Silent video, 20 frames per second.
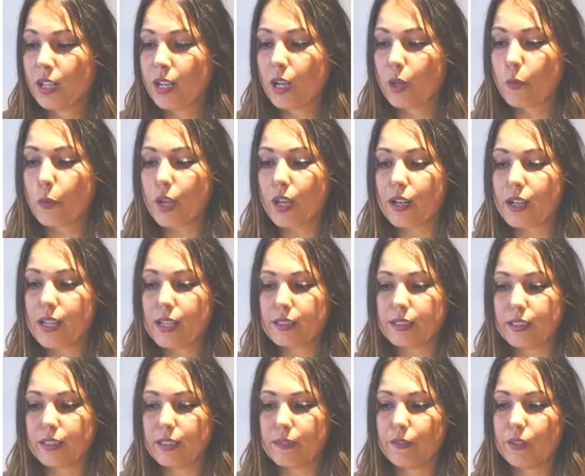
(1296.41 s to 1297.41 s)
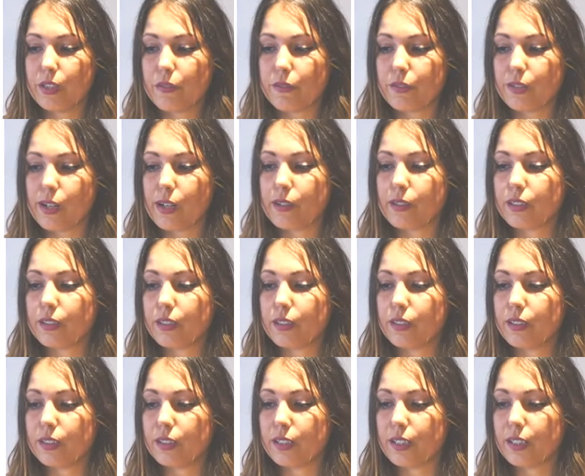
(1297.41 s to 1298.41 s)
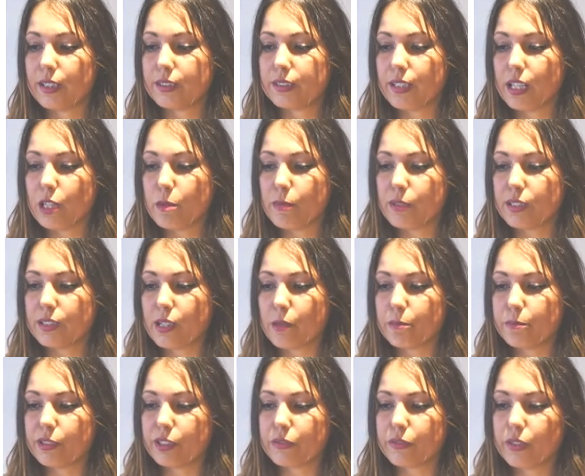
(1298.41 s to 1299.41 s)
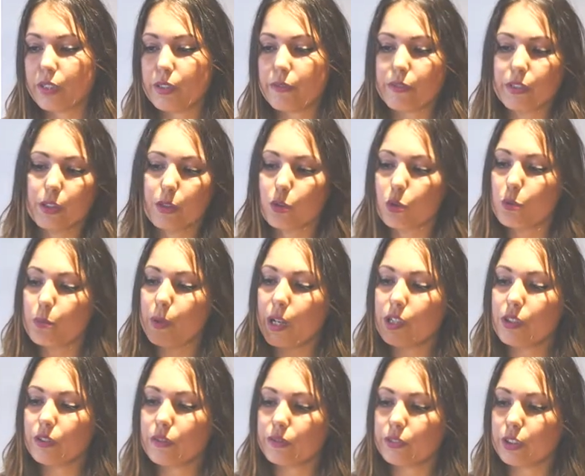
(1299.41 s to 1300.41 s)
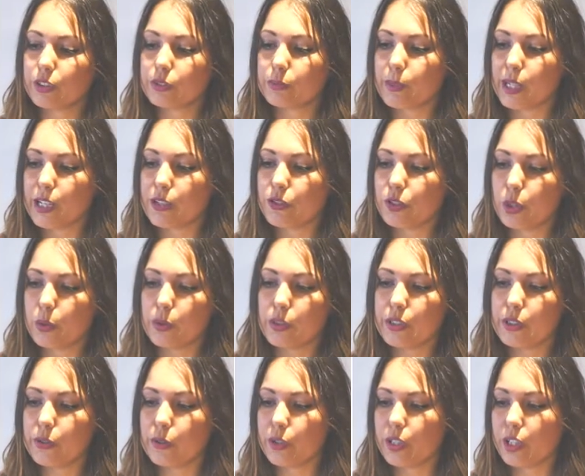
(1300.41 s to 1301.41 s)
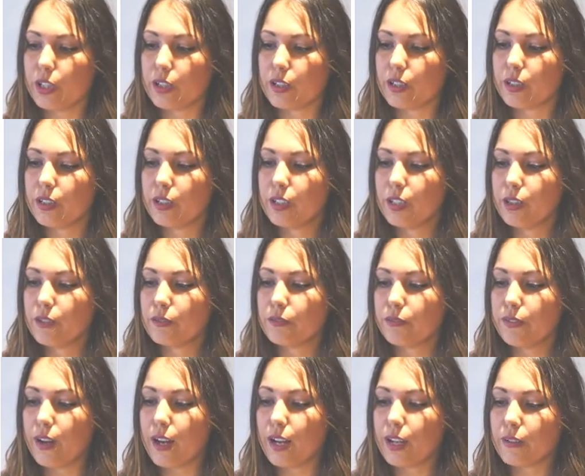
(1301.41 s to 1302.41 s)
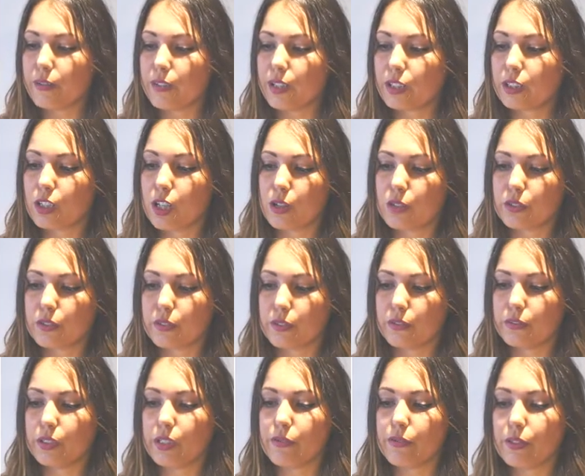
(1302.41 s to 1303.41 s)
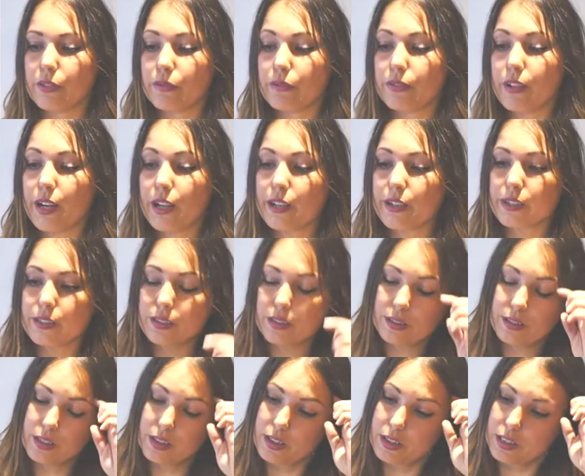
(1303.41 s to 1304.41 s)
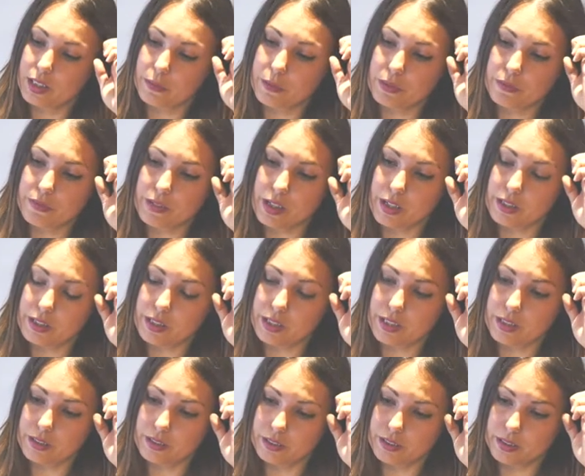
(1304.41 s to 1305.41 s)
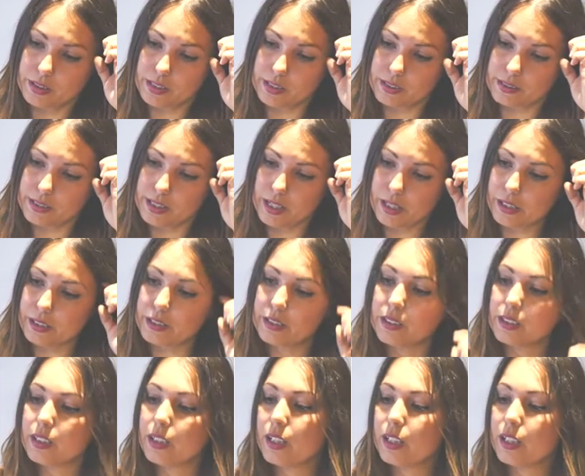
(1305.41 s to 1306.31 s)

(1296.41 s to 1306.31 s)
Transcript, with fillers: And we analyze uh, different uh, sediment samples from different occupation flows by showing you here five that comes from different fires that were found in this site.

^^^^

The line containing "(1303.41 s to 1304.41 s)" and all lines after it, through the last line of the records, should be returned exactly. Omit the pictures.

(1303.41 s to 1304.41 s)
(1304.41 s to 1305.41 s)
(1305.41 s to 1306.31 s)

(1296.41 s to 1306.31 s)
Transcript, with fillers: And we analyze uh, different uh, sediment samples from different occupation flows by showing you here five that comes from different fires that were found in this site.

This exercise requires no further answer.